Mas a forte contribuição da Suíça à estrutura da ONU e ao seu orçamento não se repetiu em suas contribuições às missões de paz: ela está em 16° lugar no ranking de contribuições orçamentárias de países, mas na 99° posição nas missões de paz; o que faz com que ela seja muitas vezes criticada externamente por deixar que outros façam o trabalho sujo em conflitos militares.

Enquanto Trachsler sugere que “há espaços para melhoras” nessa área, Charmey afirma que o nível de comprometimento até então está condizente com a neutralidade suíça. O governo planeja dobrar o número de soldados disponíveis para missões de paz até 2014. De acordo com a ONU, nos dados de 31 de julho de 2012, a Suíça emprega 24 policiais, especialistas militares em missões e tropas atuantes em operações de manutenção de paz. Em comparação, a vizinha Áustria tem 539 e a Suécia, com uma população similar, tem 63.

De acordo com Charmey, “trata-se de um desafio para a Suíça, pois não podemos participar de ações coercitivas devido à nossa neutralidade.”

Assento no CS 

Um indicador para as ambições da Suíça na ONU é a sua proposta de um assento não permanente no Conselho de Segurança de 2023 a 2024, o que observadores louvam como um objetivo legítimo e positivo.

Charmey acredita que tal posição possa ajudar a responder às críticas feitas quanto à participação da Suíça em missões de paz. “É uma tarefa muito desafiadora, não especialmente graças às questões de neutralidade, mas por uma questão de exposição política”, acrescenta Trachsler. “Aqui teremos de ver se a Suíça está disposta a assumir tal posição sob o foco da opinião pública mundial.”

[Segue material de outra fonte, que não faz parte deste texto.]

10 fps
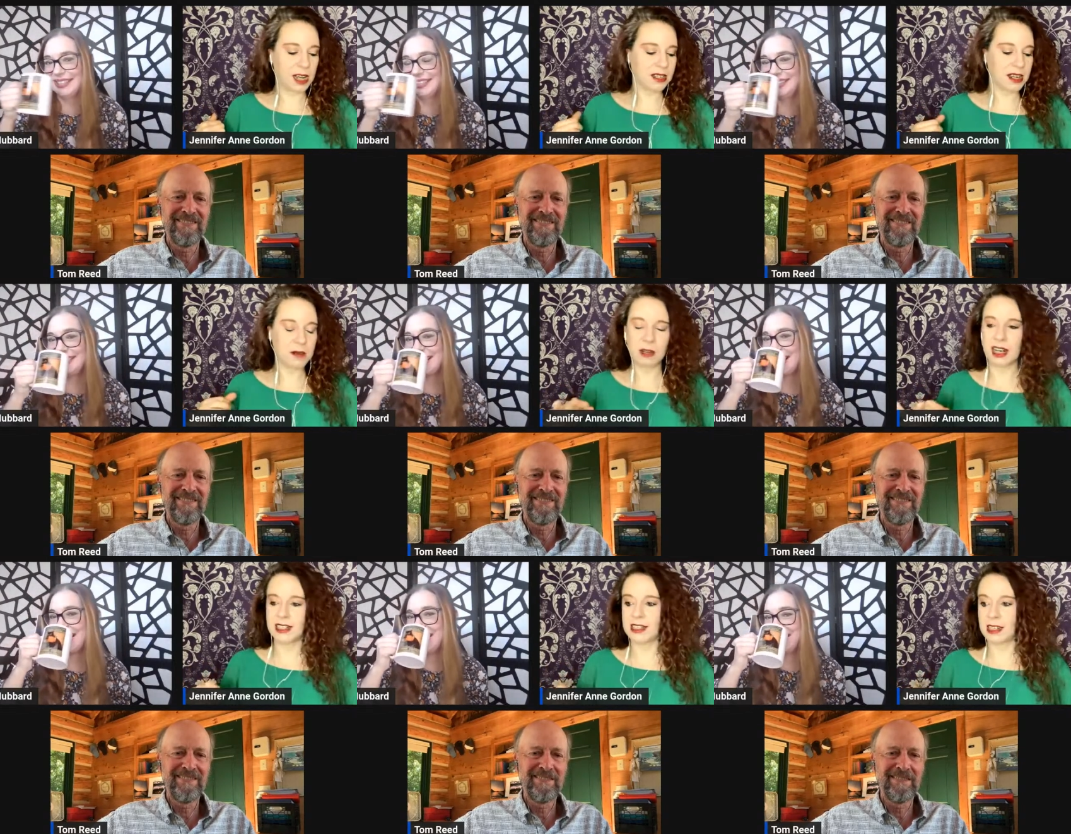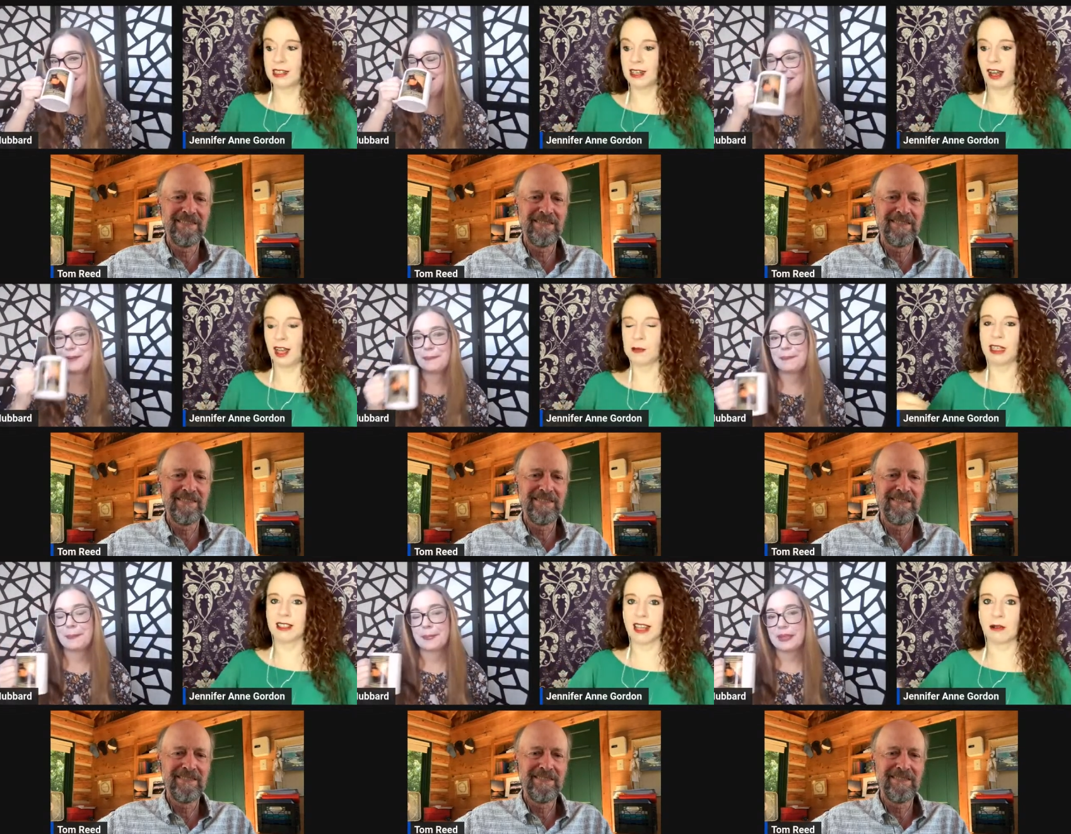Speaker 1: last night, but I did not
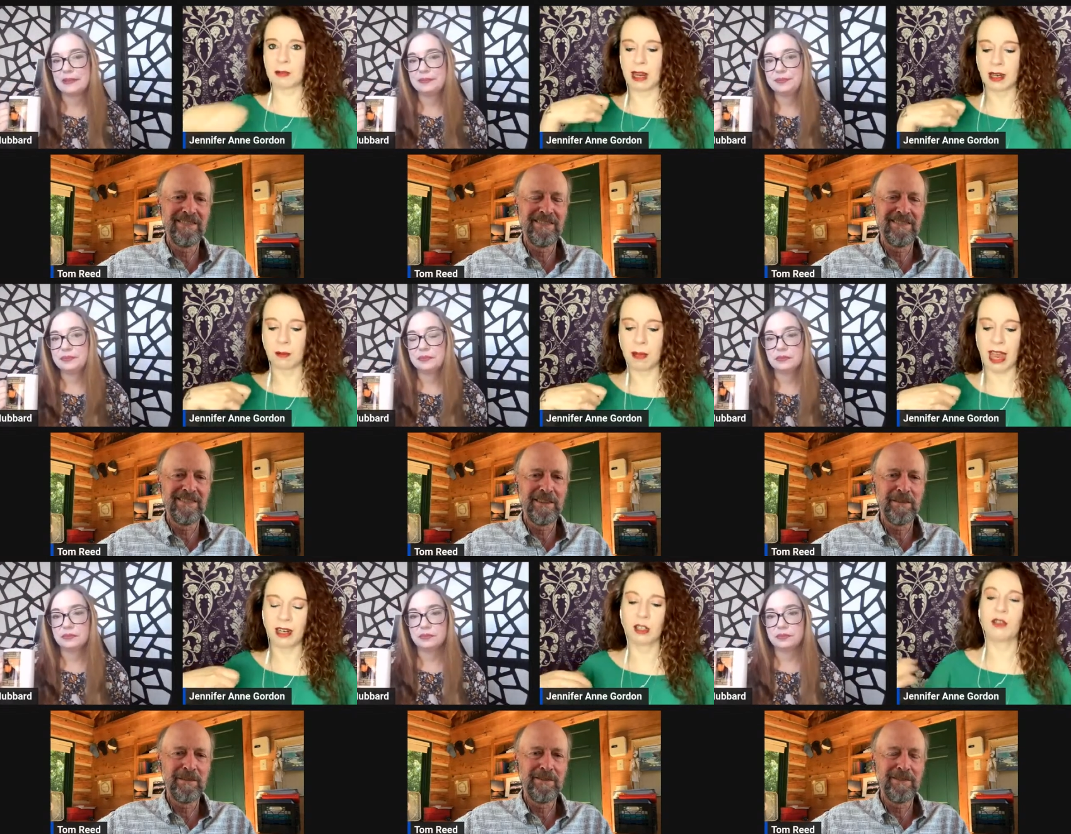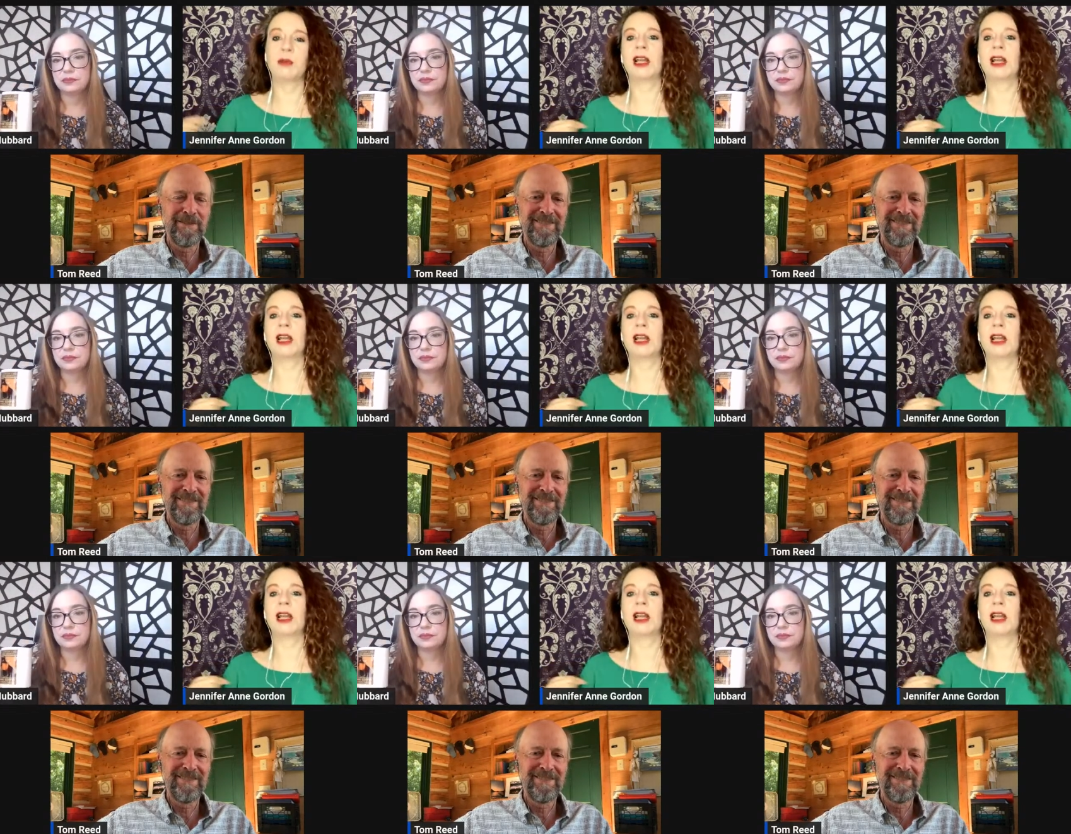because that would make a bad interview.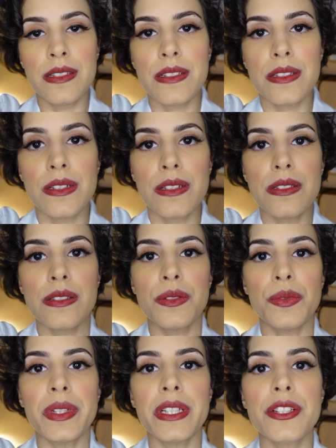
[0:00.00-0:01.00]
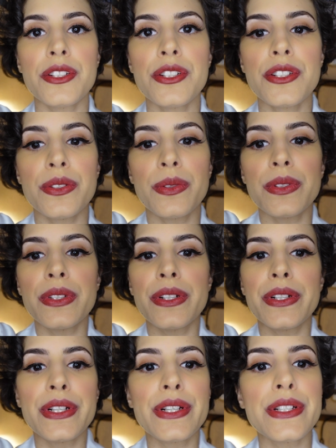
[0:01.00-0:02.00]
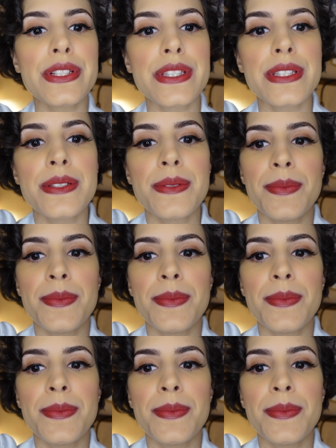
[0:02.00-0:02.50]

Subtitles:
Just gonna squeeze your shoulders.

“Penso que faz sentido para a Suíça de pleitear a eleição ao Conselho de Segurança”, afirma Bianchi. “Isso seria a culminação de dez anos de bons resultados e uma boa posição dentro da ONU.”

Genebra é a principal sede das Nações Unidas, depois de Nova York. Tem sete agências especializadas da ONU e 242 missões e representações permanentes.

1.500 suíços trabalham nas Nações Unidas, 70 deles em cargos de direção.

A Suíça é o 16° maior contribuinte ao orçamento da ONU, com uma percentagem de 1,13% do total. Em 2010, a contribuição helvética às atividades da ONU chegou a 147,4 milhões de francos (US$154.3 milhões). Em 2011: 130.4 milhões.

Antes de se tornar um membro em 2002, a Suíça contribuiu com cerca de 500 milhões de francos ao sistema das Nações Unidas.

Antes da adesão à ONU, a Suíça pagava cerca de 500 milhões às agências das Nações Unidas de que fazia parte.

1920: criada em Genebra a Sociedade das Nações, à qual aderiram 58 países. A adesão da Suíça é aprovada em votação federal por 56,3% dos votos.
 
1945: 51 países assinam a Carta das Nações Unidas, em São Francisco.
 
1946: Em Londres ocorre a primeira Assembleia-Geral da ONU. A Sociedade das Nações é dissolvida.
 
1948: A Suíça obtém o estatuto de observadora nas Nações Unidas.

1986: 75,7% dos suíços rejeitam a proposta do governo de aderir à ONU.
 
1994: A proposta de enviar soldados do exército suíço como capacetes azuis da ONU é rejeitada por 57.2% dos eleitores.
 
1996: Depois dos ataques da comunidade hebraica americana, o governo e o parlamento nomeiam uma comissão de historiadores para esclarecer a política suíça durante a Segunda Guerra Mundial.
 
1998-2001: O relatório Bergier dessa comissão de especialistas desmistifica a neutralidade constatando que Suíça colaborou com a Alemanha nazista, mas também com os aliados.
 
2002: Em 03 de março, uma iniciativa popular pela adesão à ONU é aprovada por 54,6% dos suíços. Dia 10 de setembro, a Suíça torna-se o 190° membro das Nações Unidas.